[Extracted material — start]

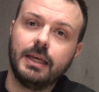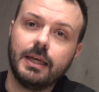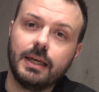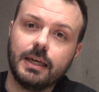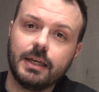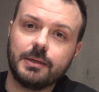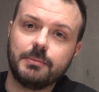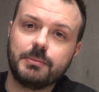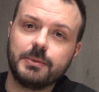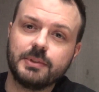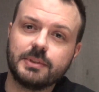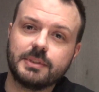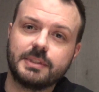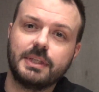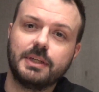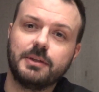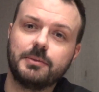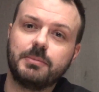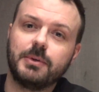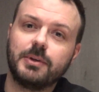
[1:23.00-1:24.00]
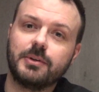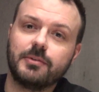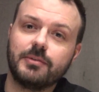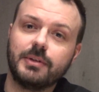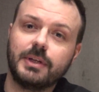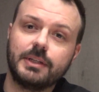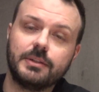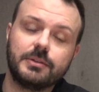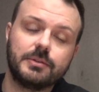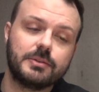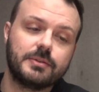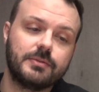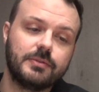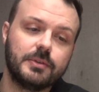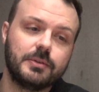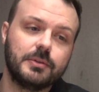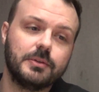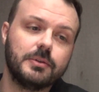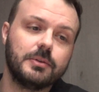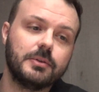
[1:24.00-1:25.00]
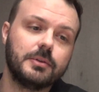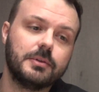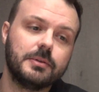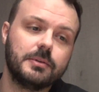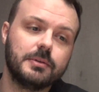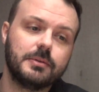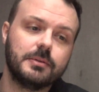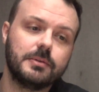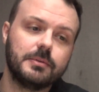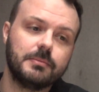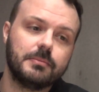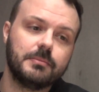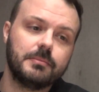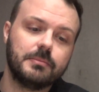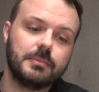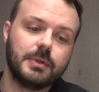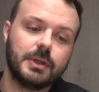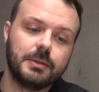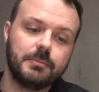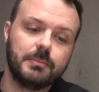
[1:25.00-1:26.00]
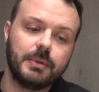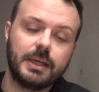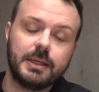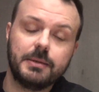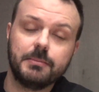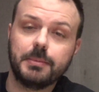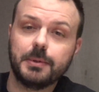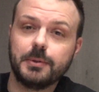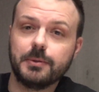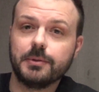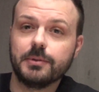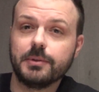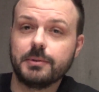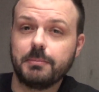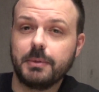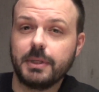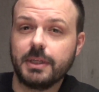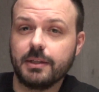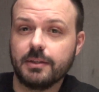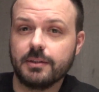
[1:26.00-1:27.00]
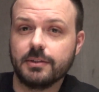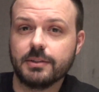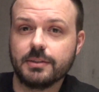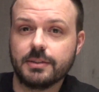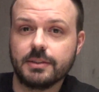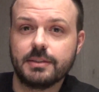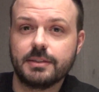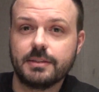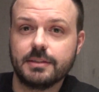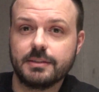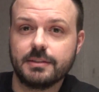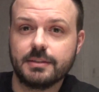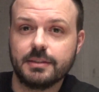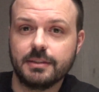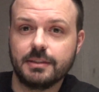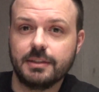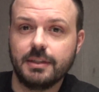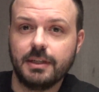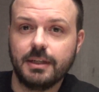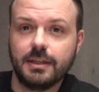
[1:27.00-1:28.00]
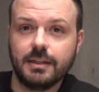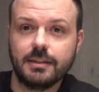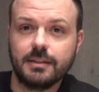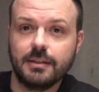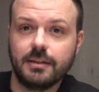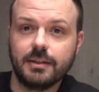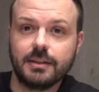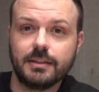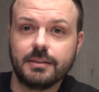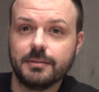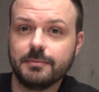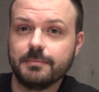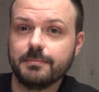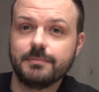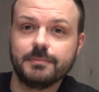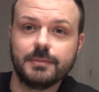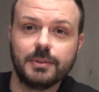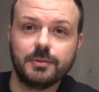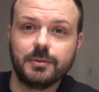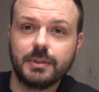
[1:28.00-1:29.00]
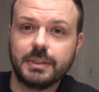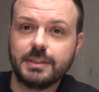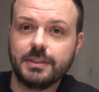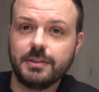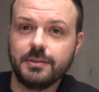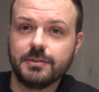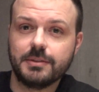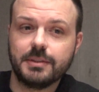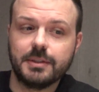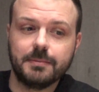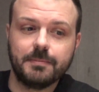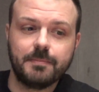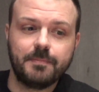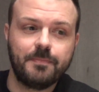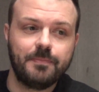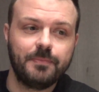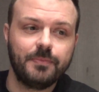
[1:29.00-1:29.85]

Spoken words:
And I bought cell block rails for my main board because I liked them, always used them,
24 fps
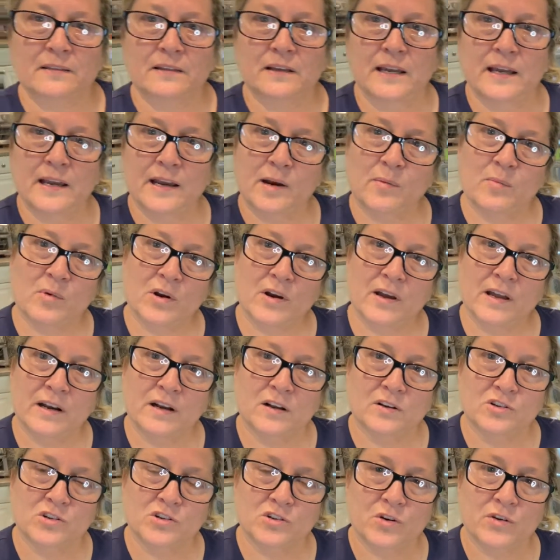the camera and
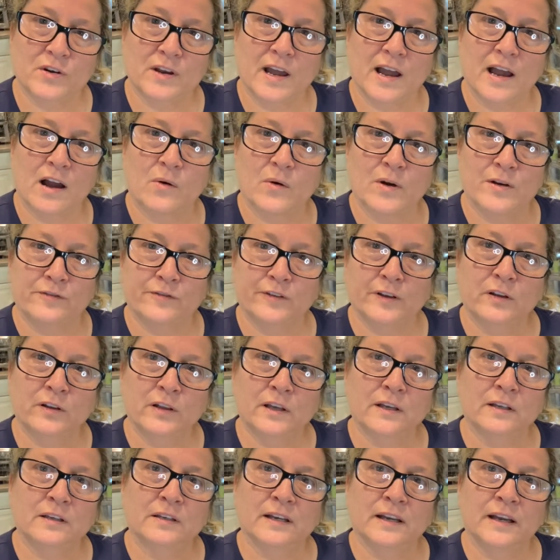I'll show you how I fill
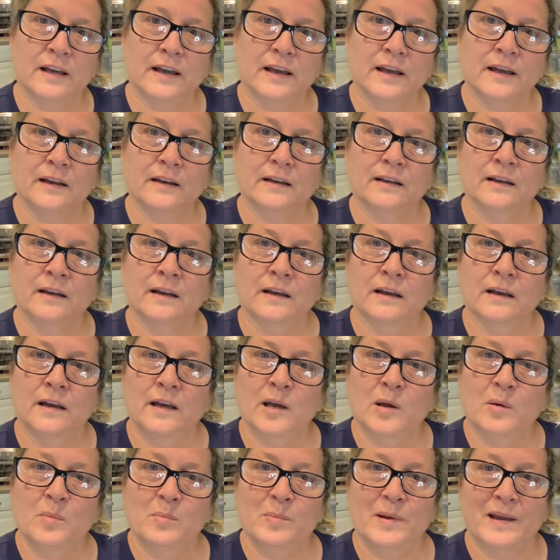it and
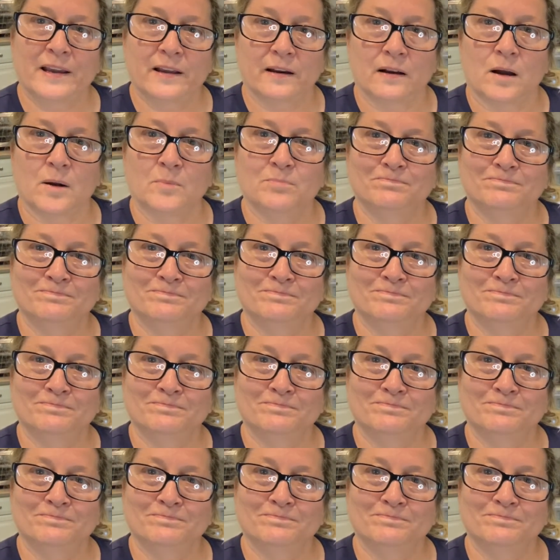bake it up.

[Extracted material — finish]

# What to produce
Without the pictures, return all the entries above exactly as they stand.

# Response area
[1:23.00-1:24.00]
[1:24.00-1:25.00]
[1:25.00-1:26.00]
[1:26.00-1:27.00]
[1:27.00-1:28.00]
[1:28.00-1:29.00]
[1:29.00-1:29.85]

Spoken words:
And I bought cell block rails for my main board because I liked them, always used them,
24 fps
the camera and
I'll show you how I fill
it and
bake it up.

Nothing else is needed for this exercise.